Thursday, September 12, 2013

Public Provident Fund (PPF)

PPF stands for Public Provident Fund – a government backed, long term, retirement saving instrument. With a 15 year lock in, this is the longest horizon for an investment that exists in India. If you are keen on a safe investment, a decent rate of return, tax benefits deduction and tax free interest) and have a long term investment horizon, then the PPF is for you. It is a disciplined investment avenue as your money is blocked for 15 years.
PPF also offers loan against the account which can help you during occasions like a wedding in the family, further studies of your children, etc. The minimum deposit amount is Rs. 500 per annum and the upper ceiling limit is Rs. 1,00,000 per annum. The current rate of interest on Public Provident Fund (PPF) is 8.7%, which is compounded annually. A Public Provident Fund (PPF) account gets matured after the completion of 15 years from the end of the year in which the account was opened. A customer can extend the tenure of a Public Provident Fund (PPF) investment for a block period of 5 years beyond the maturity period by submitting Form H within one year from the date of maturity.
No premature withdrawal is allowed for Public Provident Fund (PPF) accounts. Only in the case of the death of a customer, their nominee/legal heir can close the account by submitting the required documents as guided by the Ministry of Finance. Customer can make one withdrawal every year, from the 7th financial year, of an amount that does not exceed 50% of the balance of the customer credit at the end of the fourth year immediately preceding the year of withdrawal or the amount at the end of the preceding year, whichever is lower. Customers can avail of the loan facility between third financial year to sixth financial year ie. from third financial year upto end of fifth financial year.

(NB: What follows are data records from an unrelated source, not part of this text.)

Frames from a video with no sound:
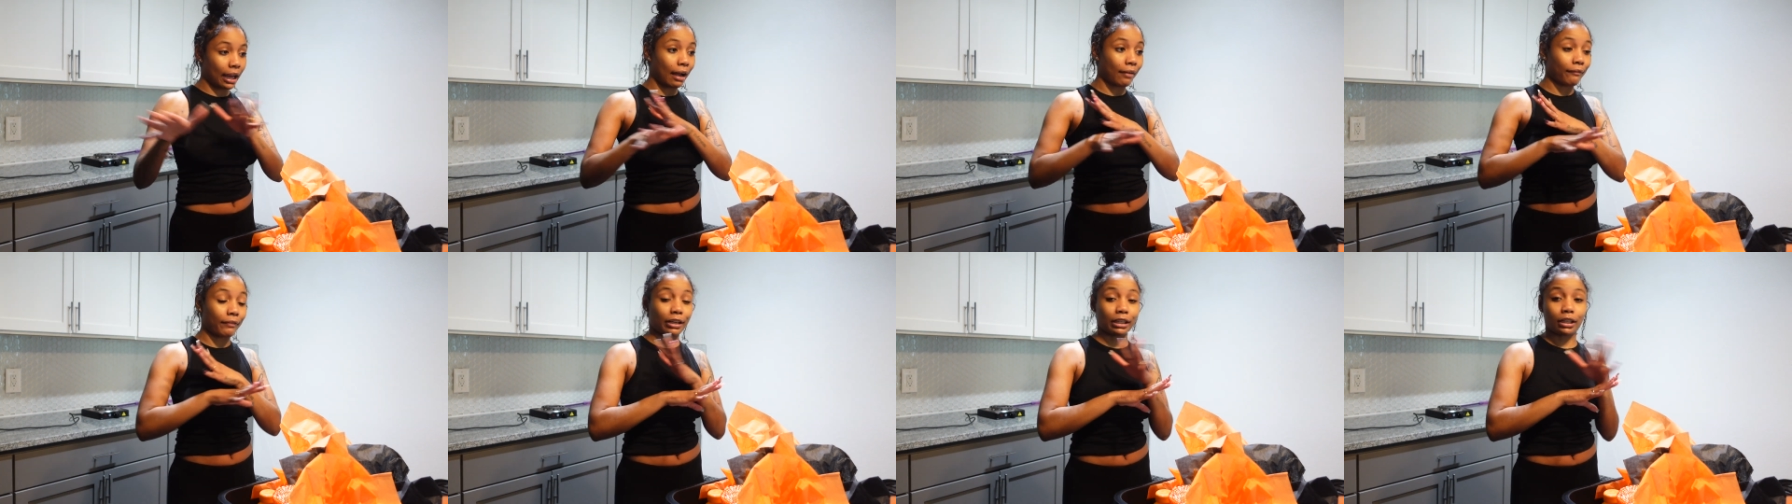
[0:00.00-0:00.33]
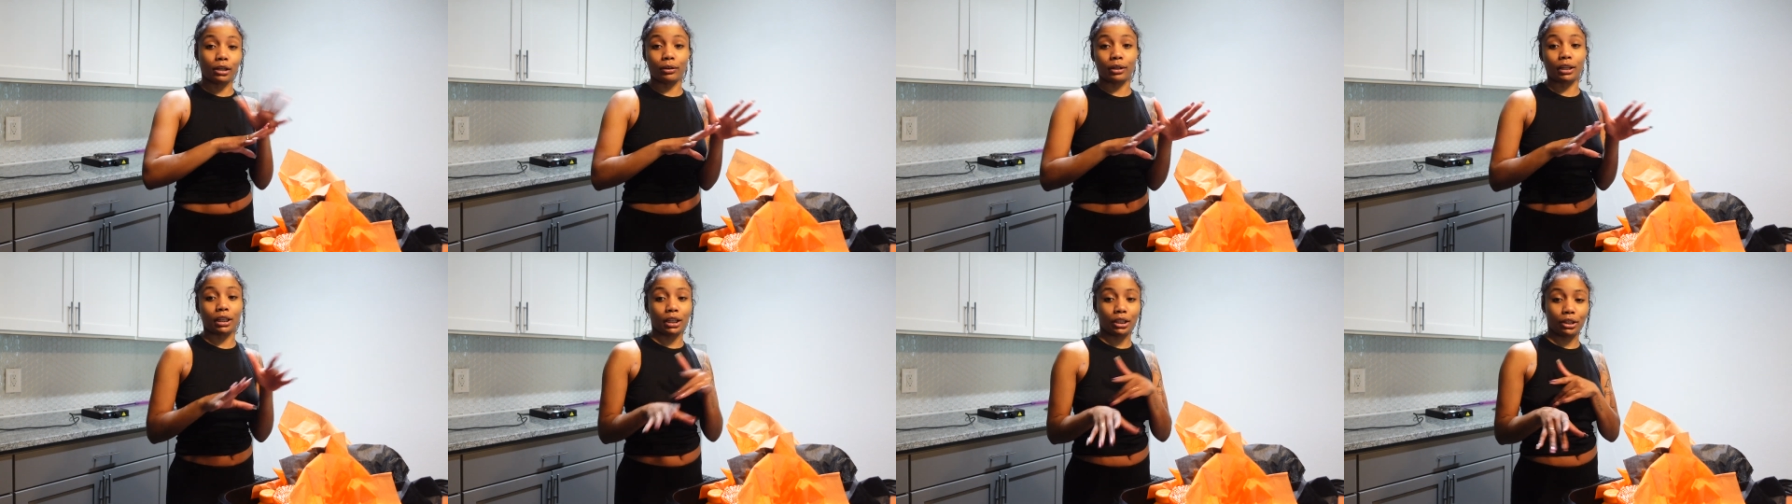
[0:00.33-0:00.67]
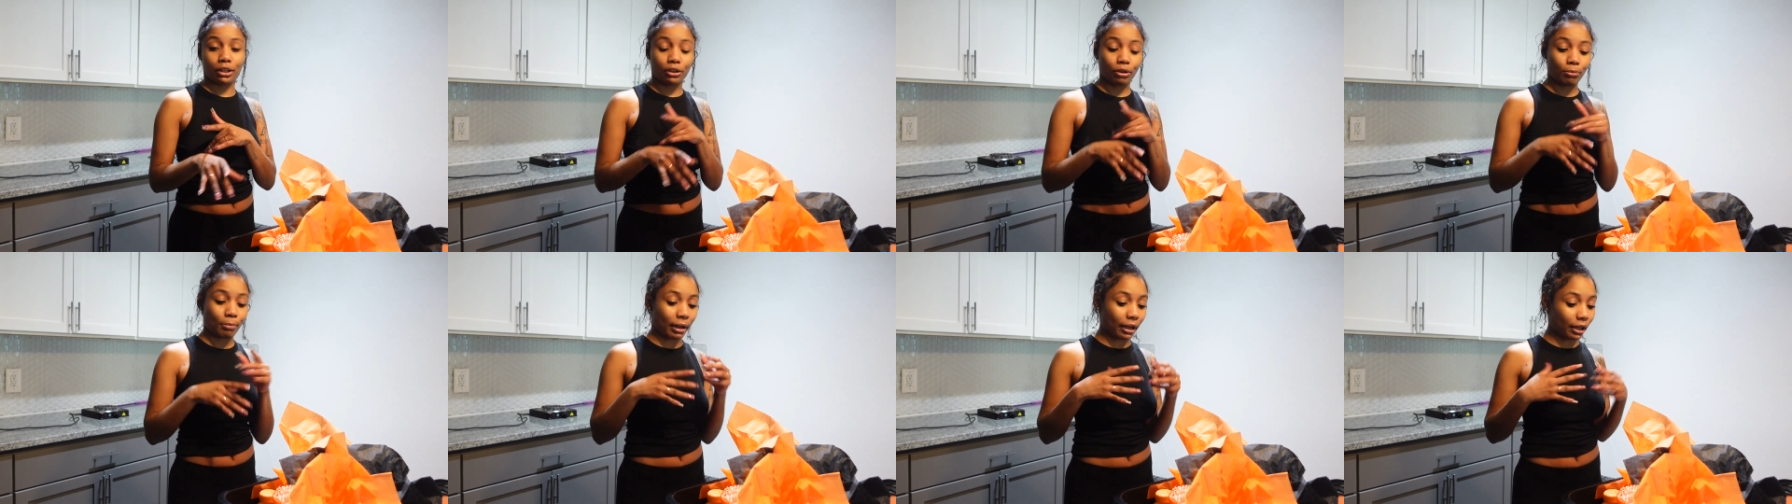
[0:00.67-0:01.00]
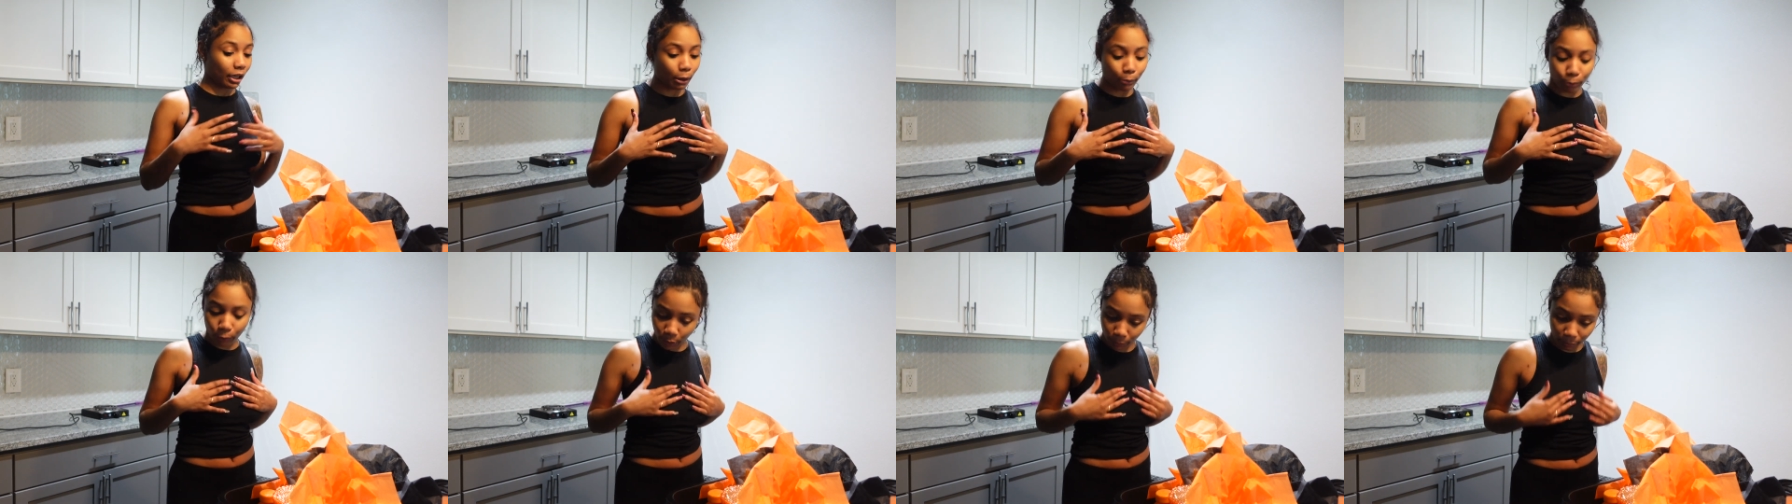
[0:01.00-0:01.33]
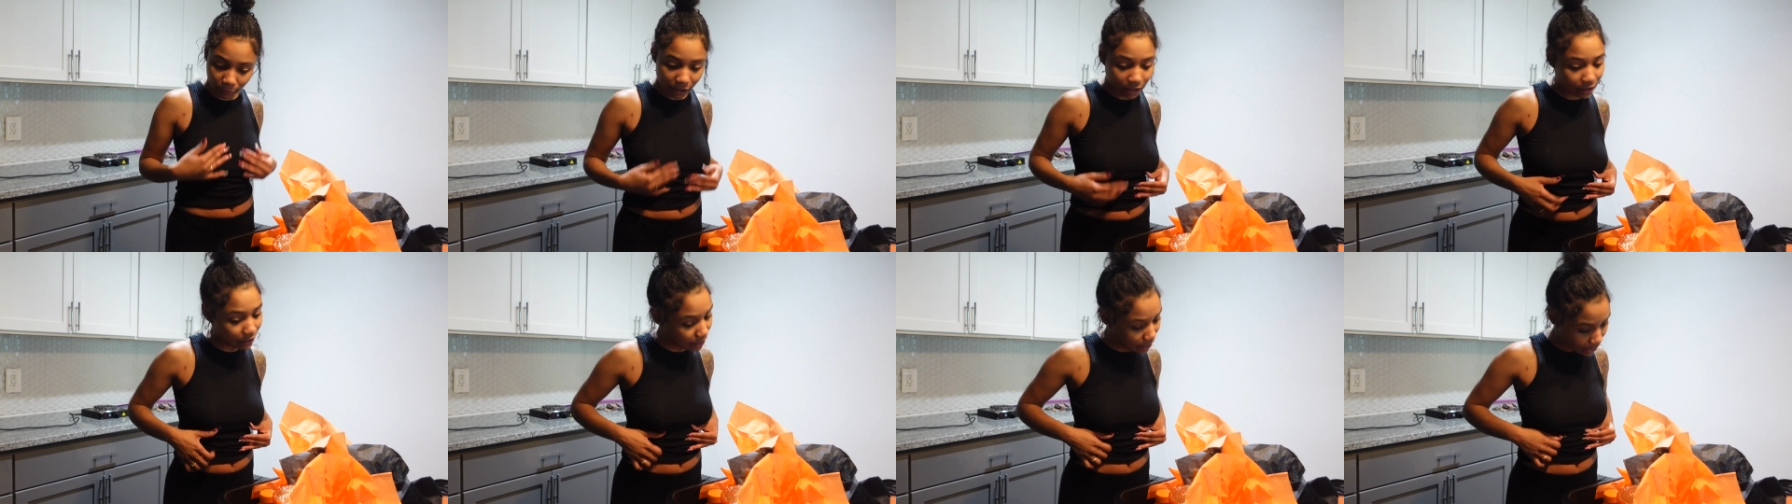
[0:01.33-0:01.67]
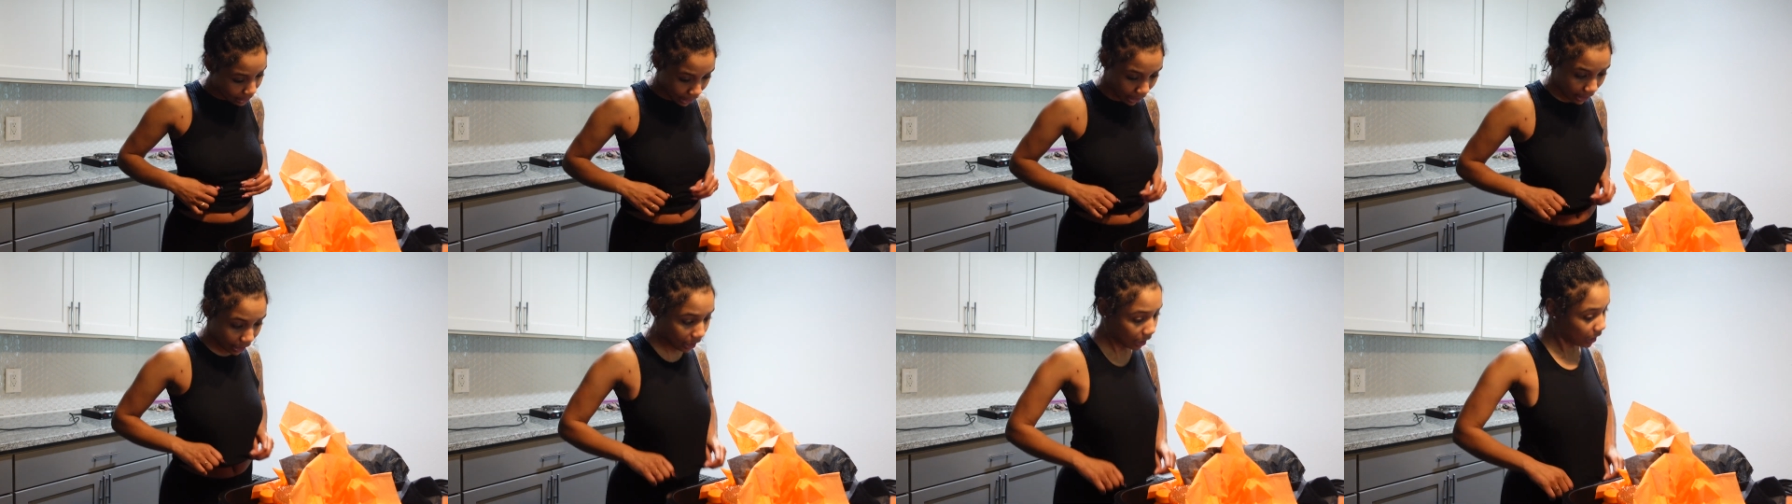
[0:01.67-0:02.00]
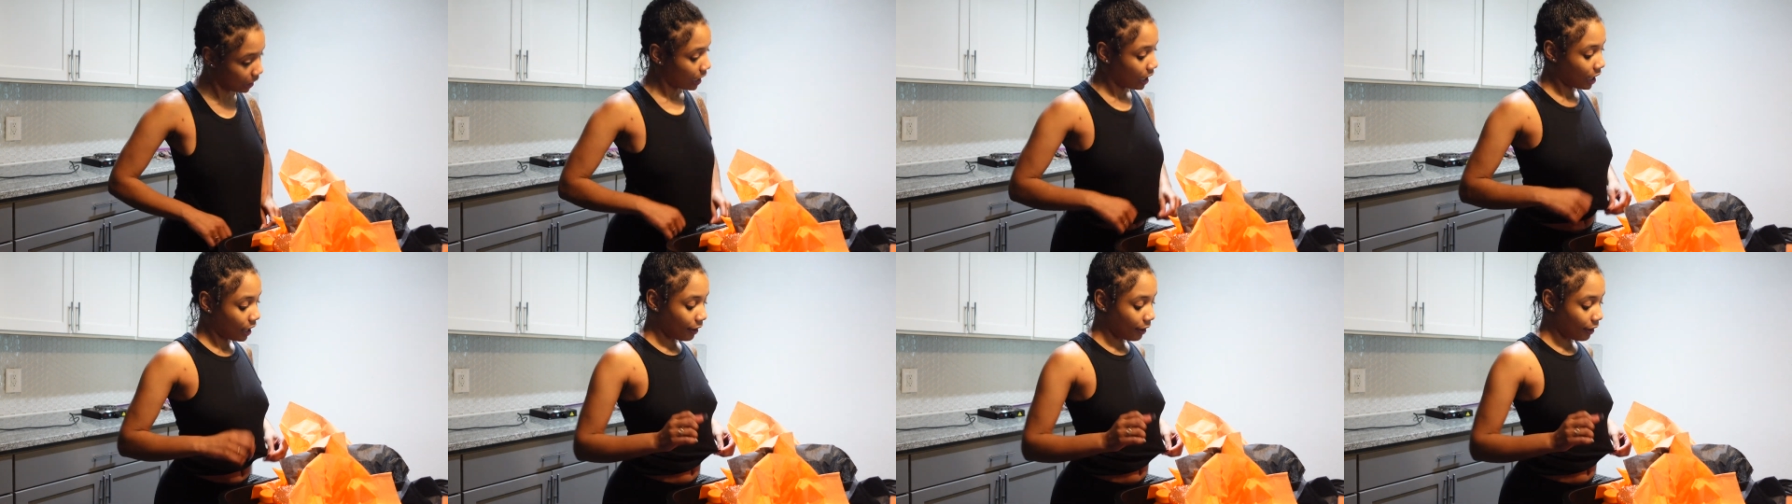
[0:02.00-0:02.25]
I'm gonna go get cute. My hair appointment is today.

What is the eligibility for investing under Public Provident Fund (PPF) Scheme, 1968?
  • A Public Provident Fund (PPF) account can be opened by resident Indian Individuals and individuals on behalf of minors.
  • Only one Public Provident Fund (PPF) account can be maintained by an Individual, except an account that is opened on behalf of a minor.
  • A Public Provident Fund (PPF) account can be opened either by the Mother or Father on behalf of their minor Son or Daughter; however the Mother and Father both cannot open Public Provident Fund (PPF) accounts on behalf of the same minor.
  • Grand-parents cannot open a Public Provident Fund (PPF) account on behalf of minor grand-child; however, in case of death of both the Father and Mother, Grand-parents can open a Public Provident Fund (PPF) account as guardians of the Grand-child.
5 things one must know about PPF Account
  1. If somebody has the PPF account which is forgotten or ignored, one can revive this PPF account with paying the pending subscription and penalties.
  2. One needs to deposit minimum of Rs. 500 per year to make the account active. If somebody fails to deposit the minimum amount, a penalty of Rs. 50 per year will be charged on the account. In case of reactivation, one need to pay due amount as well as penalty till the date of reactivation.
  3. Once PPF account is declared inactive, the account holder needs to visit in the bank for make it active for verification process.
  4. If your PPF account has already matured, it will not earn any interest from the date of maturity. You cannot reactivate such an account, but will have to pay the penalty to claim the proceeds.
  5. If the PPF account is close to maturity, you can apply for an extension, with or without further contribution, for a period of five years from the date of maturity to be able to earn an interest on the accumulated amount.